Some mussels aren’t so desirable | AspenTimes.com

Some mussels aren’t so desirable

Staff report

A pubic meeting will be held in Basalt Monday to discuss an invasive species affecting Ruedi Reservoir and other waterways.

The meeting to discuss Zebra and Quagga Mussels will be at 4:30 p.m. at Basalt Town Hall. The mussels are shellfish that are native to Central Asia and were introduced to the Great Lakes in the 1980s. They have been spreading throughout the country ever since. They have been detected in Lake Powell and other reservoirs in the Colorado River Basin.

“Although no adult mussels have been found in Colorado, larval forms have been detected as near as Blue Mesa Reservoir,” said Ruedi Water and Power Authority Director Mark Fuller in a statement. “Once the mussels get into a water body they reproduce prolifically and have detrimental impacts on the native food chain. They also cling to any hard surface and can cause significant damage to boats, docking facilities and any man-made infrastructure.

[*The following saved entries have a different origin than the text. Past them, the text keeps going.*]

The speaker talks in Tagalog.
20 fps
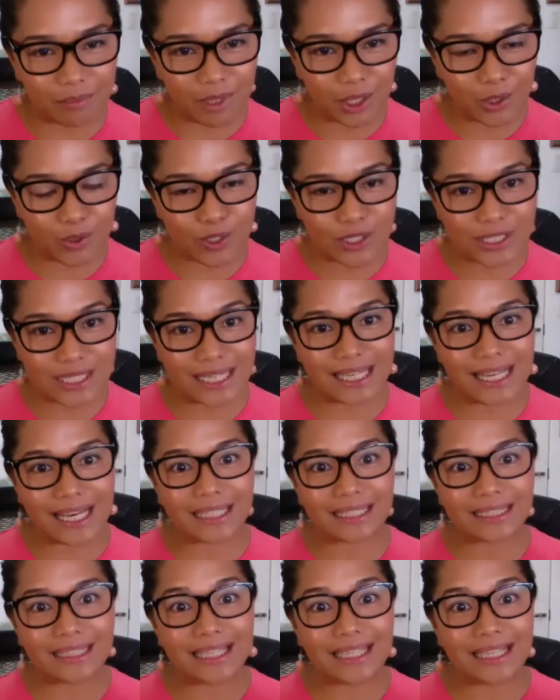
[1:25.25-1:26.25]
Meron
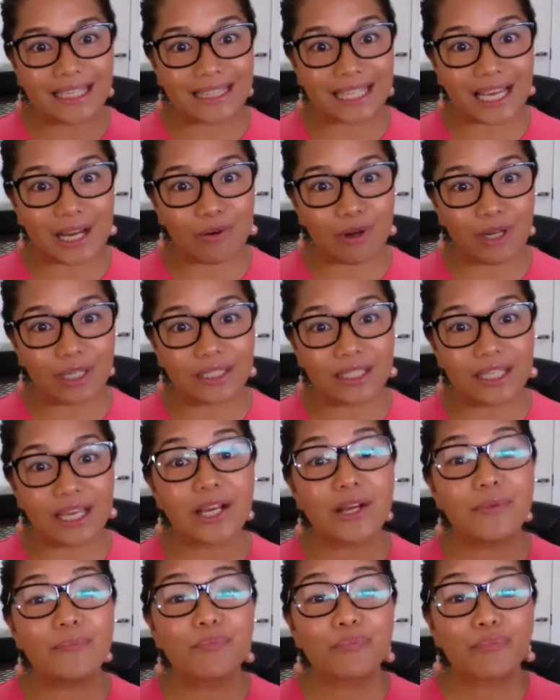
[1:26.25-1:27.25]
silang tinatawag
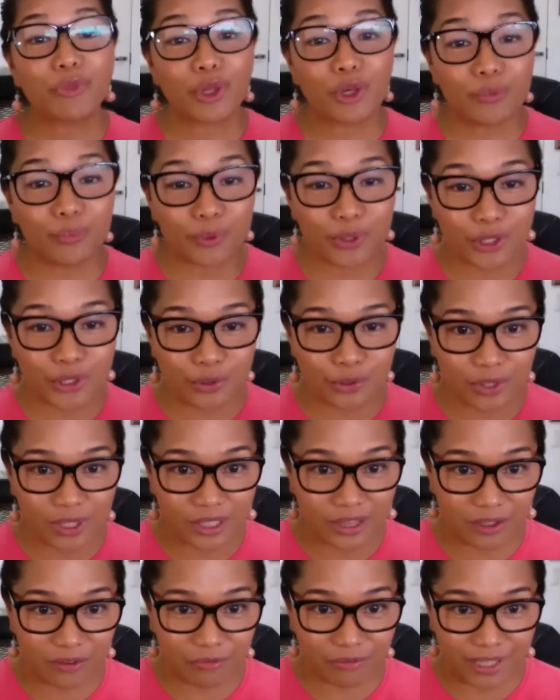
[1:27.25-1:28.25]
na
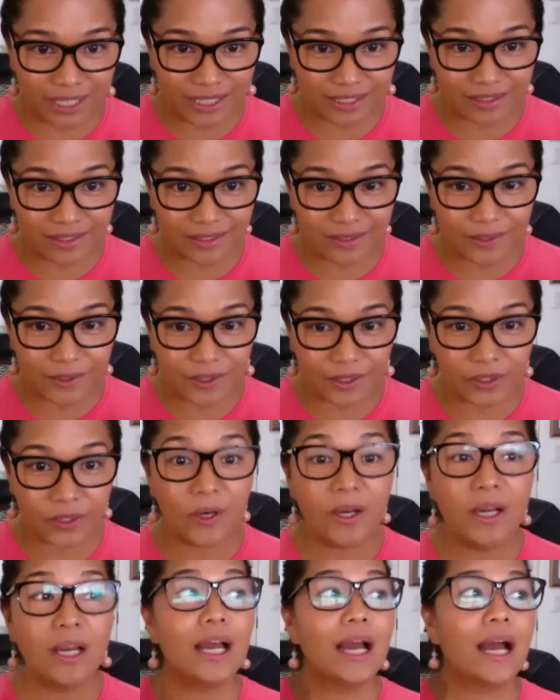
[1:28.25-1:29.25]
opportunity fund. No?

“Although no mussels have been found in Ruedi Reservoir, it is designated as a high risk location for infestation.” Fuller added.

The water and power authority has sponsored a boat inspection program at Ruedi since 2011. This year the program will run from Friday, May 27 through Labor Day Weekend.

Fuller will discuss the program at Monday’s meeting. A presentation will also be given by Elizabeth Brown, the invasive species coordinator for Colorado.